There ARE people who call in a plumber, electrician, roofer, flooring guy, roofer, HVAC technician, landscaper etc... and have each one of them write a report of what they think needs to be done. As you can imagine, that takes a lot to setup, some of those people get big $$ for their reports, and it is NOT going to happen on a single day. Home Inspectors are a compromise for sure, but some of us really do try to become educated, go to training (Like on 2014 NEC changes, 2015 70E changes, etc...) 
Where YOU can help (and get more business) is to teach/educate/mentor/or just prod home inspectors with "symptoms" that can be SEEN and that mean a lot. Burn marks are easy. Wire nuts are easy. Rev Pol, Open Neu, ungrounded, etc are easy with a 3-lite tester. Patterns of things such as all of a room is rev-polarity. The entire recently renovated house is all 3-wire outlets but the Panel is all 2-wire old cloth NM (hum... bootleg grounds anyone?) 

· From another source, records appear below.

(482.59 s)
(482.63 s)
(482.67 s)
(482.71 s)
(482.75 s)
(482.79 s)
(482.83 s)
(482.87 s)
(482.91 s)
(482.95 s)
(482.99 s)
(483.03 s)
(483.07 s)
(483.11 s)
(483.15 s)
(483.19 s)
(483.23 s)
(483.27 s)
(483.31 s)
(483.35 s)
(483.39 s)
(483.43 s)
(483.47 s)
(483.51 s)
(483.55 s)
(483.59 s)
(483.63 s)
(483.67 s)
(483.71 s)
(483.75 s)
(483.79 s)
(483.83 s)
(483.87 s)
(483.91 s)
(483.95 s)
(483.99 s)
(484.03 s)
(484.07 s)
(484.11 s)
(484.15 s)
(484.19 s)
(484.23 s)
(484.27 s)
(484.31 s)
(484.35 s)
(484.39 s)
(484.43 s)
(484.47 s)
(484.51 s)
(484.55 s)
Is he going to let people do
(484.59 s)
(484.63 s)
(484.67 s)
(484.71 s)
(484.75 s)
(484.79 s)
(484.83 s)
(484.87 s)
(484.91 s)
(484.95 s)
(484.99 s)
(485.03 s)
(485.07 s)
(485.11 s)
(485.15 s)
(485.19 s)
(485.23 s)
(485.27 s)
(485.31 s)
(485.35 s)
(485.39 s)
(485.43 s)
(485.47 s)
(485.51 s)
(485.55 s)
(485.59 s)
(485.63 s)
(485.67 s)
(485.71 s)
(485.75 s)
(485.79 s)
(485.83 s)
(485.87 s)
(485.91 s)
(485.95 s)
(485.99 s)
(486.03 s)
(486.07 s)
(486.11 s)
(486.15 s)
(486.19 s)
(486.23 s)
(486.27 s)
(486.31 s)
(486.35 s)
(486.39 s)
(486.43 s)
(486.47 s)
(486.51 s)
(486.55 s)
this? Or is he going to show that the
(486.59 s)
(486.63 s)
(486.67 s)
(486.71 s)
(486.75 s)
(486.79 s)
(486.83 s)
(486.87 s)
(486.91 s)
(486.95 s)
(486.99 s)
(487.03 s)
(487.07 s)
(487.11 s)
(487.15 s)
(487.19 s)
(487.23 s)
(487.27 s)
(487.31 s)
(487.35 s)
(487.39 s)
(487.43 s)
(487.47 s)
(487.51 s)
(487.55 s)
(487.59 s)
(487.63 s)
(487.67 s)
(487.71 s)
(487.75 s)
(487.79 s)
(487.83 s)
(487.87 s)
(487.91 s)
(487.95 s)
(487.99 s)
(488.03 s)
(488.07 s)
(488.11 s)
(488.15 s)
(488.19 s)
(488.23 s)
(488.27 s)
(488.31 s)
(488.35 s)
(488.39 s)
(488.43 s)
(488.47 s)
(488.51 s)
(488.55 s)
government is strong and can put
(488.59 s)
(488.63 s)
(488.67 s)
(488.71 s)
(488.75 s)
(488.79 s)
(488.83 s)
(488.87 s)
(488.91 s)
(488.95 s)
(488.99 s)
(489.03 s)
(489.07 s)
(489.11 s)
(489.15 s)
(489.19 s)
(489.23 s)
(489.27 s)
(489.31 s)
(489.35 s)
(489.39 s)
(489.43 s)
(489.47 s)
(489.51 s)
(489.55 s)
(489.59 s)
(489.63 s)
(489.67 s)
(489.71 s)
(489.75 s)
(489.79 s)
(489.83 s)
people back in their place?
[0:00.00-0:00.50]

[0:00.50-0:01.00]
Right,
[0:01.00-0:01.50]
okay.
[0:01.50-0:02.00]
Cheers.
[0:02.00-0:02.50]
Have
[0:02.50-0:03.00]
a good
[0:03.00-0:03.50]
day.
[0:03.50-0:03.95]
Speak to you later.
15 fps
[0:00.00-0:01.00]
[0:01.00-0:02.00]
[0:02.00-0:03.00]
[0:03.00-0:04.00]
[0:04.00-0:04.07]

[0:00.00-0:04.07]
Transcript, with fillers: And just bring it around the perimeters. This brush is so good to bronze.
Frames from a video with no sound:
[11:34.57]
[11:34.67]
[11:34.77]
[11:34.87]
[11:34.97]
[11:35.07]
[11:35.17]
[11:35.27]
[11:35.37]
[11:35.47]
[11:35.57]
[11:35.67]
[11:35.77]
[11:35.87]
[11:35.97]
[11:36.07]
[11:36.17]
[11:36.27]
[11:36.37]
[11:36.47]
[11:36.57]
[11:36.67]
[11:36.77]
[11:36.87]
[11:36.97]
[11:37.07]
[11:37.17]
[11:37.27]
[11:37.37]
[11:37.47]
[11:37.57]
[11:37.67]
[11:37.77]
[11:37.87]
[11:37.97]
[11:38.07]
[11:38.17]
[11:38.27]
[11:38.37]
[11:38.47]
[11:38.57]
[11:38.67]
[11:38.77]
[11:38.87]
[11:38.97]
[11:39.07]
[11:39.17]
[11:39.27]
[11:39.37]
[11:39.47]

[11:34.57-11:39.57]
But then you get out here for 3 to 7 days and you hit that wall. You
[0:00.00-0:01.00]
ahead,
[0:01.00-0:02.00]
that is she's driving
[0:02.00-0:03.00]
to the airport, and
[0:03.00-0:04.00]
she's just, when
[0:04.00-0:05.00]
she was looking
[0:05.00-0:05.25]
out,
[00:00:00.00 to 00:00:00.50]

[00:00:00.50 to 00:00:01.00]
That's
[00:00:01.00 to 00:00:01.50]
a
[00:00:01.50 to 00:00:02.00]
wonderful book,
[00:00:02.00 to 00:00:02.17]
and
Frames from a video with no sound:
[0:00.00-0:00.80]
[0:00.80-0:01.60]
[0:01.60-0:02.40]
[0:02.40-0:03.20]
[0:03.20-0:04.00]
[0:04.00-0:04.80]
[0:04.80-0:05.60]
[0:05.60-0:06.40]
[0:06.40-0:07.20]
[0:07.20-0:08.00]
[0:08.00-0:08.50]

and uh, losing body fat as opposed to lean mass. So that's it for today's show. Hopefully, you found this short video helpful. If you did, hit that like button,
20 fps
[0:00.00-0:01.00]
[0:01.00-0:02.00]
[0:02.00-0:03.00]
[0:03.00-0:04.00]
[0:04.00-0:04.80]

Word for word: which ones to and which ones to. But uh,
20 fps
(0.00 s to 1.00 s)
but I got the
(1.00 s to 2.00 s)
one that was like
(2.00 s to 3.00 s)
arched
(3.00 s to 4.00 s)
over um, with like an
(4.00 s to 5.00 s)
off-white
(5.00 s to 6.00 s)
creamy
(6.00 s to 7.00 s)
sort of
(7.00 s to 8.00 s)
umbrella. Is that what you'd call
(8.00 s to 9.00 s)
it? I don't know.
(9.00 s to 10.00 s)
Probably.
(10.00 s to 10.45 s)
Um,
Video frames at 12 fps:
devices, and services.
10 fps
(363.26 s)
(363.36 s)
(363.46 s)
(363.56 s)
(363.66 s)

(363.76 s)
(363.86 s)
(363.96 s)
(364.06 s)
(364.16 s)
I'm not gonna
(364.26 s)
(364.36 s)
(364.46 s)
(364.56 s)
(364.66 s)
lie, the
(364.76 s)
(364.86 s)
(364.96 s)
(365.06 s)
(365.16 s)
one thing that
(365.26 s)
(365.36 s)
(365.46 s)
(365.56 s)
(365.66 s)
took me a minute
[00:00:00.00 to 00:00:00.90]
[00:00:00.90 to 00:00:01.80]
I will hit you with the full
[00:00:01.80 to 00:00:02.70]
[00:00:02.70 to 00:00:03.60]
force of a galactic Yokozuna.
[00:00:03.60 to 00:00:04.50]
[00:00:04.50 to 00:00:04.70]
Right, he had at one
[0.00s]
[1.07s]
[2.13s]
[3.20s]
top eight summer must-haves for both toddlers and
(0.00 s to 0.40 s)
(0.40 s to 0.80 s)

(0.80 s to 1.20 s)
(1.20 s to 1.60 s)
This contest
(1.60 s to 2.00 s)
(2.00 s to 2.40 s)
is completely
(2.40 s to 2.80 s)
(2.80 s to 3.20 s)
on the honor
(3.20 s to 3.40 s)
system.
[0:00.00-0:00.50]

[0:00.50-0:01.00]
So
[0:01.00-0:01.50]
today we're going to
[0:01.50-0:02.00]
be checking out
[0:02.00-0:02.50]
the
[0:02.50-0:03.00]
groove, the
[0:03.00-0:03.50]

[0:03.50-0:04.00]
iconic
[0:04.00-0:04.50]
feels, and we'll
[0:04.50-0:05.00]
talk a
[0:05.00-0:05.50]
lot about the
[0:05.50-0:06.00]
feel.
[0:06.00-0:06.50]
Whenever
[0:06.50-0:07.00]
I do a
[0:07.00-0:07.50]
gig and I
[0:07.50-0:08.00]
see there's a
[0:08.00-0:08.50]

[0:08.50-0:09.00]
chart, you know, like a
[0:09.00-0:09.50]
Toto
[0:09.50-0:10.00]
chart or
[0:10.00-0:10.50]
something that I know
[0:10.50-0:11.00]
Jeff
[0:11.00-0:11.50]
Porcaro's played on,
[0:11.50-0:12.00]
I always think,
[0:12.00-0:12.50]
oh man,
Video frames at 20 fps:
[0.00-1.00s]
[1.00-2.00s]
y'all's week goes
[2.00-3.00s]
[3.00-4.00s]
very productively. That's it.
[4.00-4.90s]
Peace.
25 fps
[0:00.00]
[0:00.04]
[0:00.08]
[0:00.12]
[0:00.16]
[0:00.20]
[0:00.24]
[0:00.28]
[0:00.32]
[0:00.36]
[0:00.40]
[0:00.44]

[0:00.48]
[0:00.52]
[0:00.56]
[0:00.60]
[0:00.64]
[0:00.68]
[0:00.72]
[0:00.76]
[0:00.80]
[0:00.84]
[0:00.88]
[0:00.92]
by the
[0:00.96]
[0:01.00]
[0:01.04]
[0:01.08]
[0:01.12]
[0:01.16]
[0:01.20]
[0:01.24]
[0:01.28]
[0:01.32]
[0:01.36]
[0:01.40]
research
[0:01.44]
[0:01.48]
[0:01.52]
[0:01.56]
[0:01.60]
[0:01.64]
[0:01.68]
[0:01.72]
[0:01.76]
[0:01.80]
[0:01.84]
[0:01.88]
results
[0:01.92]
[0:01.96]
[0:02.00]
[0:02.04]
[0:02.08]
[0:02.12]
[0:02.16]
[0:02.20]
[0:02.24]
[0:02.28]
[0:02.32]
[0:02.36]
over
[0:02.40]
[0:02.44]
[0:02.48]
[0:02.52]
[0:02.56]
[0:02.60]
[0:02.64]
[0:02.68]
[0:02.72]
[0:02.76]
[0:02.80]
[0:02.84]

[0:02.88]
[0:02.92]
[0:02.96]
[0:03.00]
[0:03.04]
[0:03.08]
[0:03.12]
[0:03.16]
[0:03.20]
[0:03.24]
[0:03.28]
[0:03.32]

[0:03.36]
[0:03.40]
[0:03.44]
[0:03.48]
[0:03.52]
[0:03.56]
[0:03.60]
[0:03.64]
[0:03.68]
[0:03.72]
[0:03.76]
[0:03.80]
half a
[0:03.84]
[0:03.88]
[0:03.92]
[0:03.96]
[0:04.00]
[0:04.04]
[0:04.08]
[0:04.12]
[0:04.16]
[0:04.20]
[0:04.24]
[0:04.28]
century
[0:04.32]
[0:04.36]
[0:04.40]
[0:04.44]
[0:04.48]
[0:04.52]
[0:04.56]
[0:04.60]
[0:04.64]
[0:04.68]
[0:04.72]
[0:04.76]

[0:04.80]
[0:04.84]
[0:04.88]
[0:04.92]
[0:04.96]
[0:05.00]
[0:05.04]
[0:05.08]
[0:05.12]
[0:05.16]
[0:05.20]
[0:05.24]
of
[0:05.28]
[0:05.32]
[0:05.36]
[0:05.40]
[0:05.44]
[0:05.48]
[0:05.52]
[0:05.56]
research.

I go to a LOT of classes each year, some on Electrical stuff, some of it Basic, some of it advanced, but where I learn the MOST is from guys like you who speak up and say "You should have said this about that rather than..." 
Who benefits, BOTH OF US. You get more business, even if it is putting in GFCI's,declaring the Rust in a panel as safe, or even a heavy up, and we write better comments that mean more to you when you do get the call.


----------



## Bad Electrician (May 20, 2014)

Bob- 

Ideally (IN MY WORLD) a house would be fully tested* prior to a sale. BUT this is very expensive and requires a large investment in specialized equipment and training of employees. Being cynical and knowing what has happened to the electrical Infrared market I know this work would be beaten to the bottom dollar and there would be unqualified people performing the work, with improper equipment.

*-All branch circuits insulation resistance tested and all circuit breakers tested. Average home this is a two men a full day about $2,000.00. And even this would not provide insurance there is not some hidden electrical defect in a wall or box.


----------



## Going_Commando (Oct 1, 2011)

Hey Bob, the Lennox 9-1 screwdriver is great. Cheaper than the Klein, but the guts don't fall out as easily. Personally I would get an electric screwdriver (like the milwaukee m12 non-impact driver) and keep a 5/16 nut driver and #2 robbie and #2 phillips bit handy, with a straight blade in my back pocket. Saves on the ol' wrists.


----------



## chicken steve (Mar 22, 2011)

Bad Electrician said:


> *-All branch circuits insulation resistance tested and all circuit breakers tested. Average home this is a two men a full day about $2,000.00. And even this would not provide insurance there is not some hidden electrical defect in a wall or box.


The UK sparkys would _love_ you .....~CS~


----------



## chicken steve (Mar 22, 2011)

Oh, and i like '_triage_' Bob, i might have to steal that in lieu of _'point man_' :thumbup:

~CS~


----------



## readydave8 (Sep 20, 2009)

I also have been aggravated by HI reports and finally realized it's easy money fixes. Correct double-tapped breakers? Bring 'em on, all day every day. Install GFCI's in places where they were not required when house was built? Yes ma'm, $35-$50 each (what kind of boxes, how many, and how sure I feel about getting the job explains price range). Verify service grounded=$50 ground rod.


----------



## chicken steve (Mar 22, 2011)

I've worked with many HI's over the years. 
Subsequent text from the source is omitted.